Title: Message
As an expert witness and someone who reviews a lot of medical cases, I can say that accessing vessels, using ultrasound, with the old style, over the needle OTN Excalibur type needle, is a breech of the standard of care. It is not appropriate to access a Brachial vein with the OTN large gauge needle, risk is too high.
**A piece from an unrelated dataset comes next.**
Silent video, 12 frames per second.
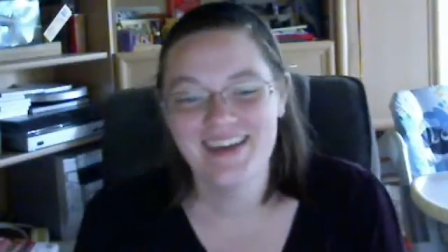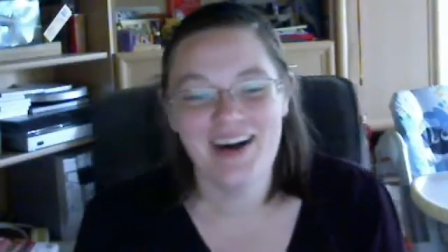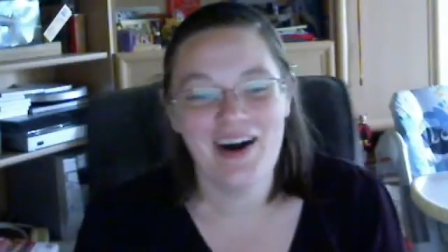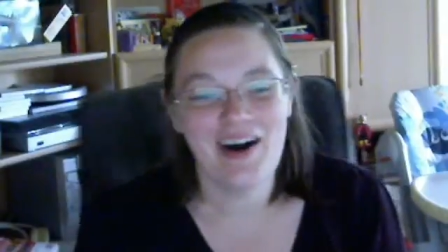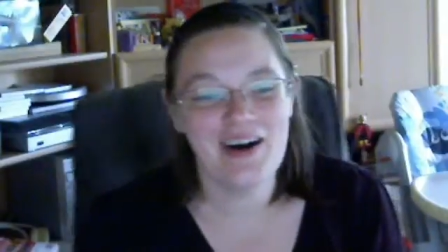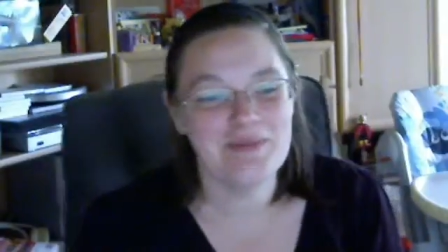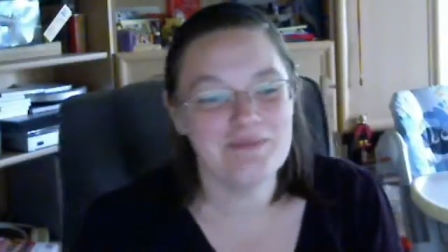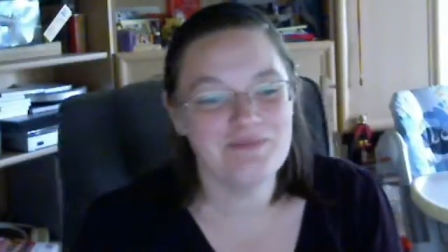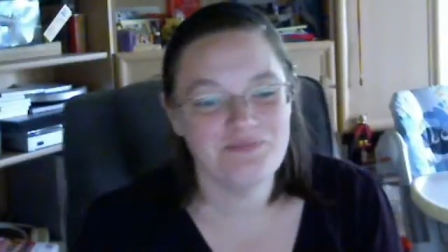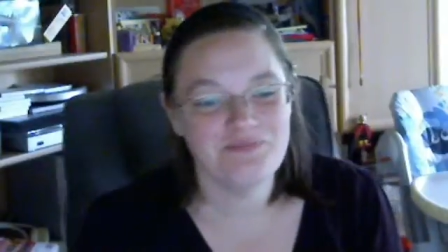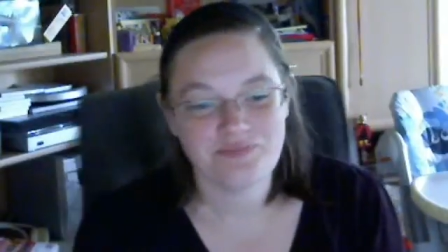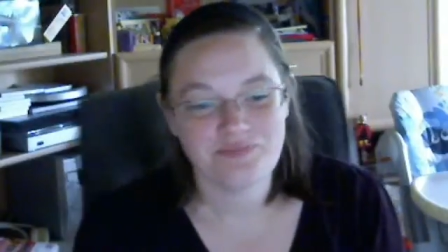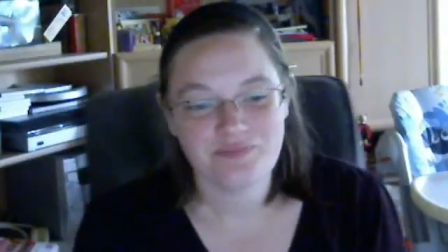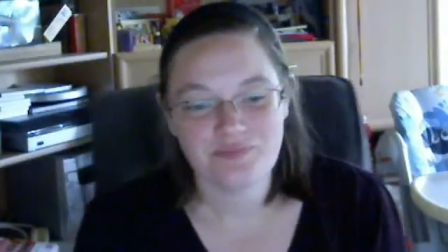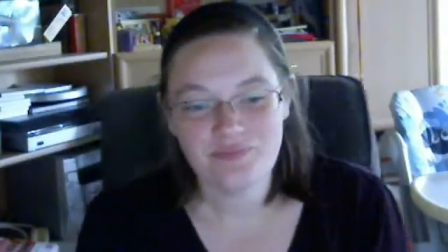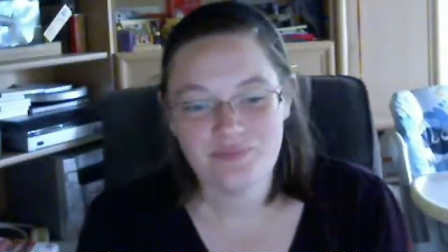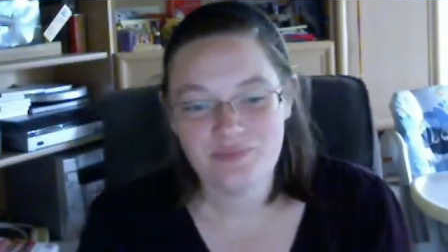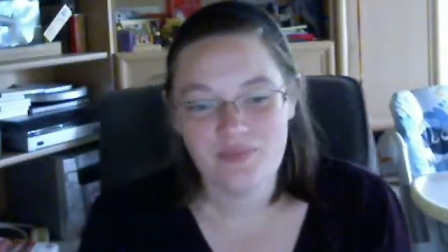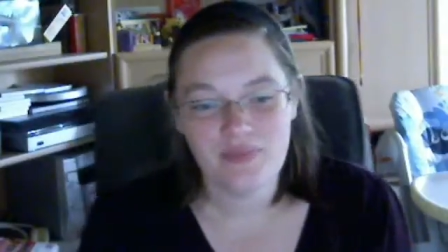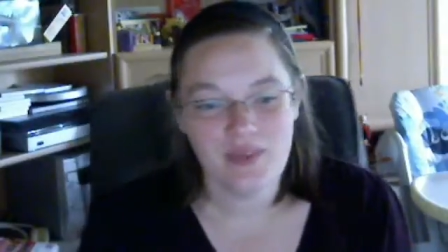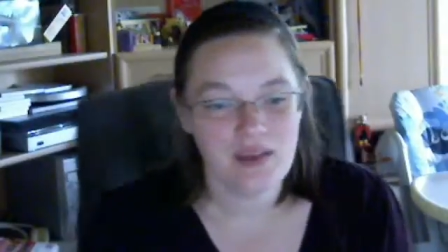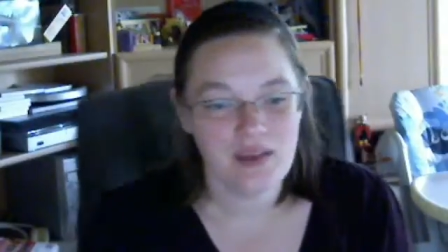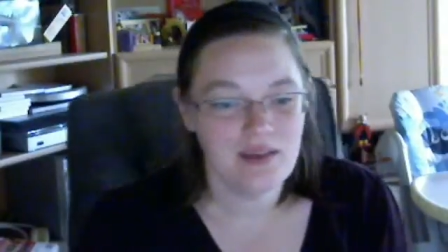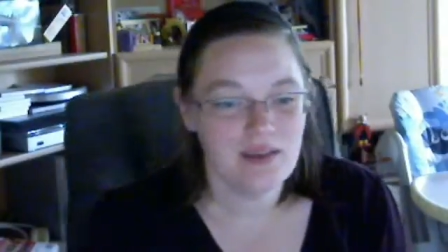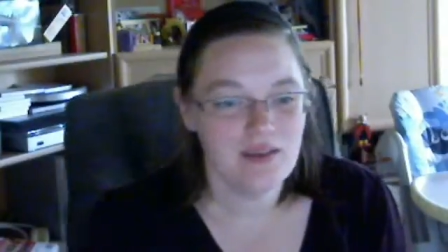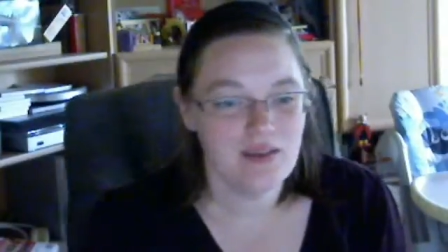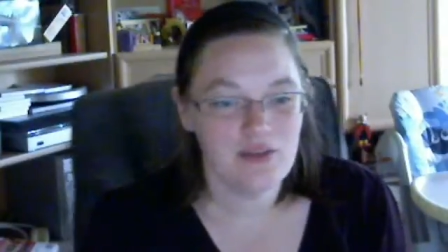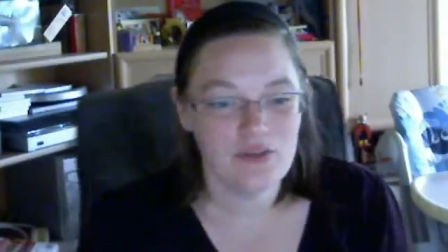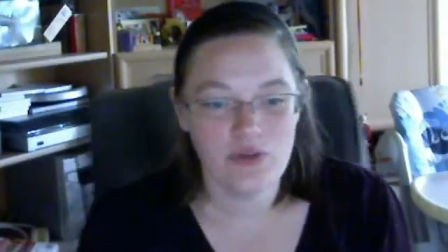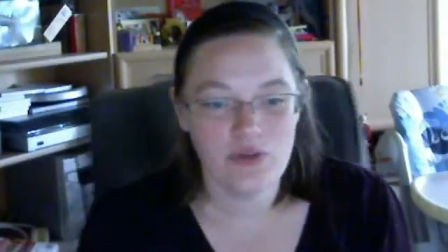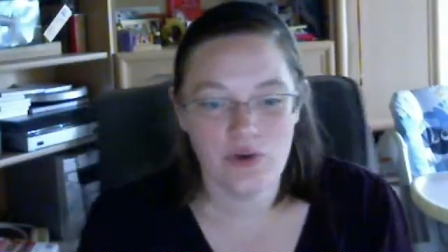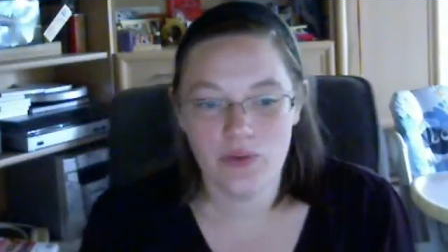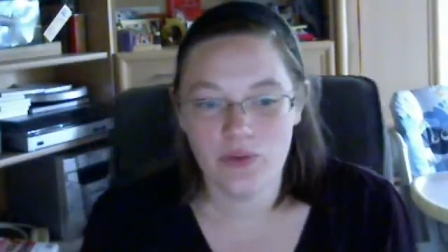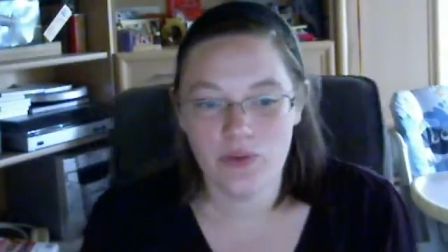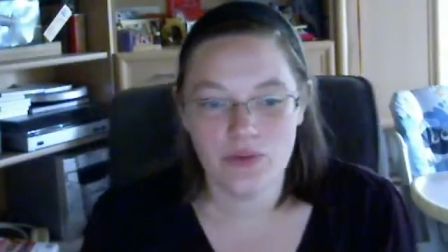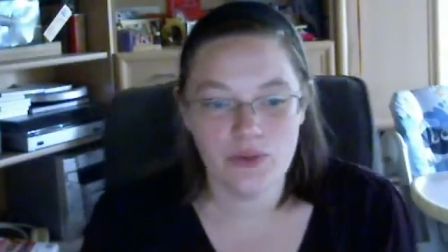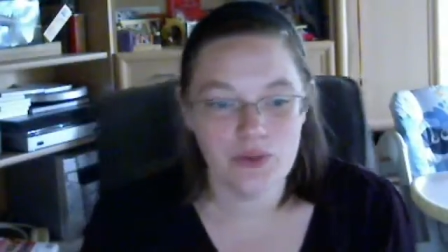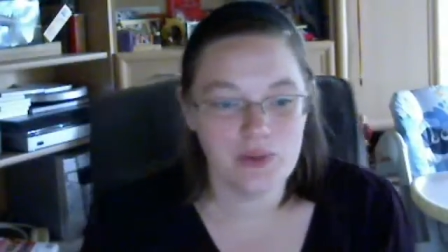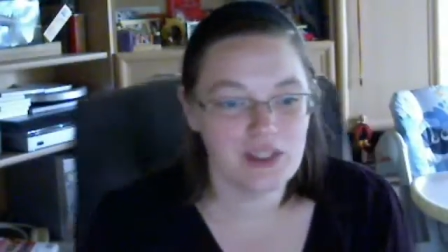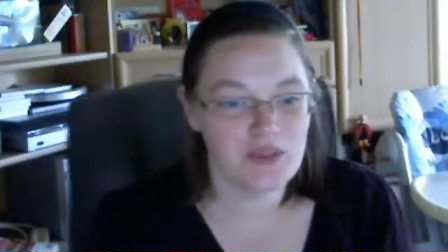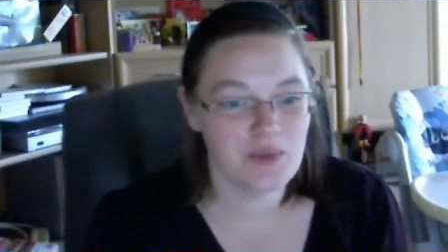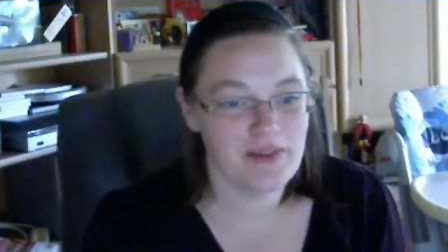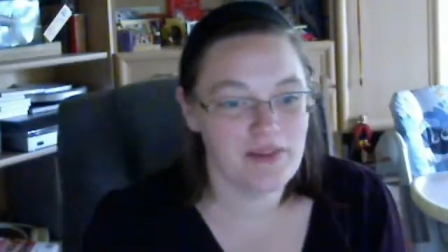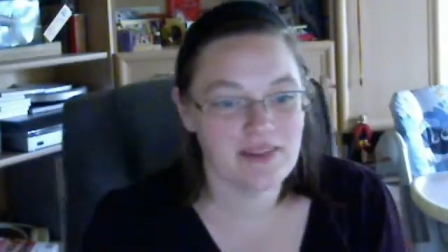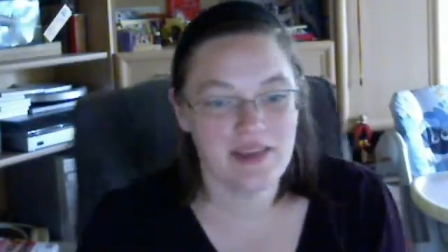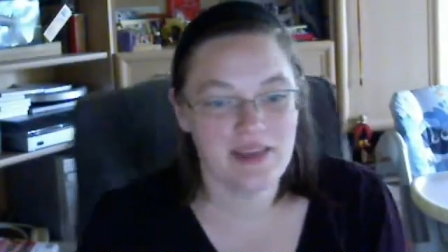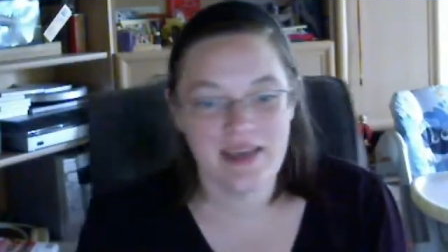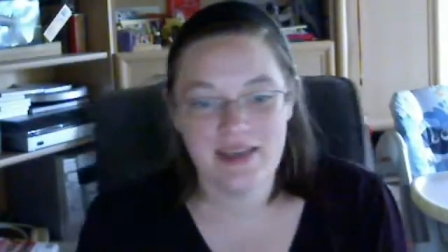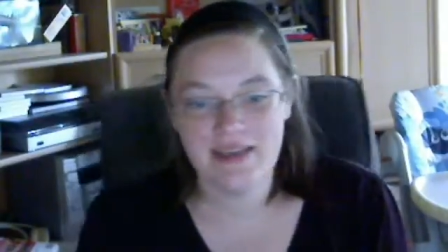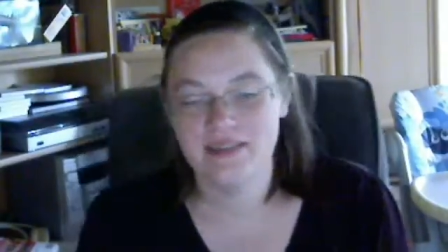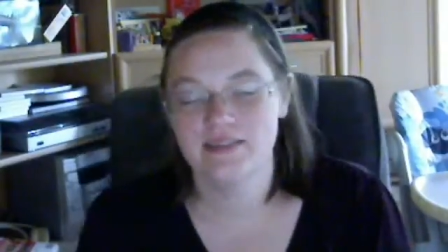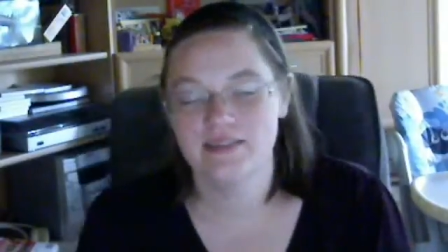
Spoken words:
um, so do at least one of these today.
If you are using ultrasound you need to be using MST access only.
 
They may call MST slice and dice, but I call it safer practice with less risk of nerve damage.
 
 
Nancy Moureau, BSN, CRNI
PICC Excellence, Inc.
888-714-1951
 
-----Original Message-----
From: [EMAIL PROTECTED] [mailto:[EMAIL PROTECTED] On Behalf Of Kokotis, Kathy
Sent: Friday, October 20, 2006 3:26 AM
To: [EMAIL PROTECTED]
Subject: slice and dice the new term for MST

I now have a new term
 
A nurse going un-named who has name recognition in a national organization is calling using micro's slice and dice
 
She states we don't slice and dice our patients here we use the excalibur it is safer for the patient.  Sure that old 14/16 gauge is way safer?  Especially if you hit an artery or a nerve.  I'm sure IR doc's want to switch away from micro as they are slicing and dicing all day long
 
She uses 60% midlines as well for everything under the sun and lots of them
 
I'm tired of it sometimes - slice and dice is MST technique - I hope you get a chuckle on that one!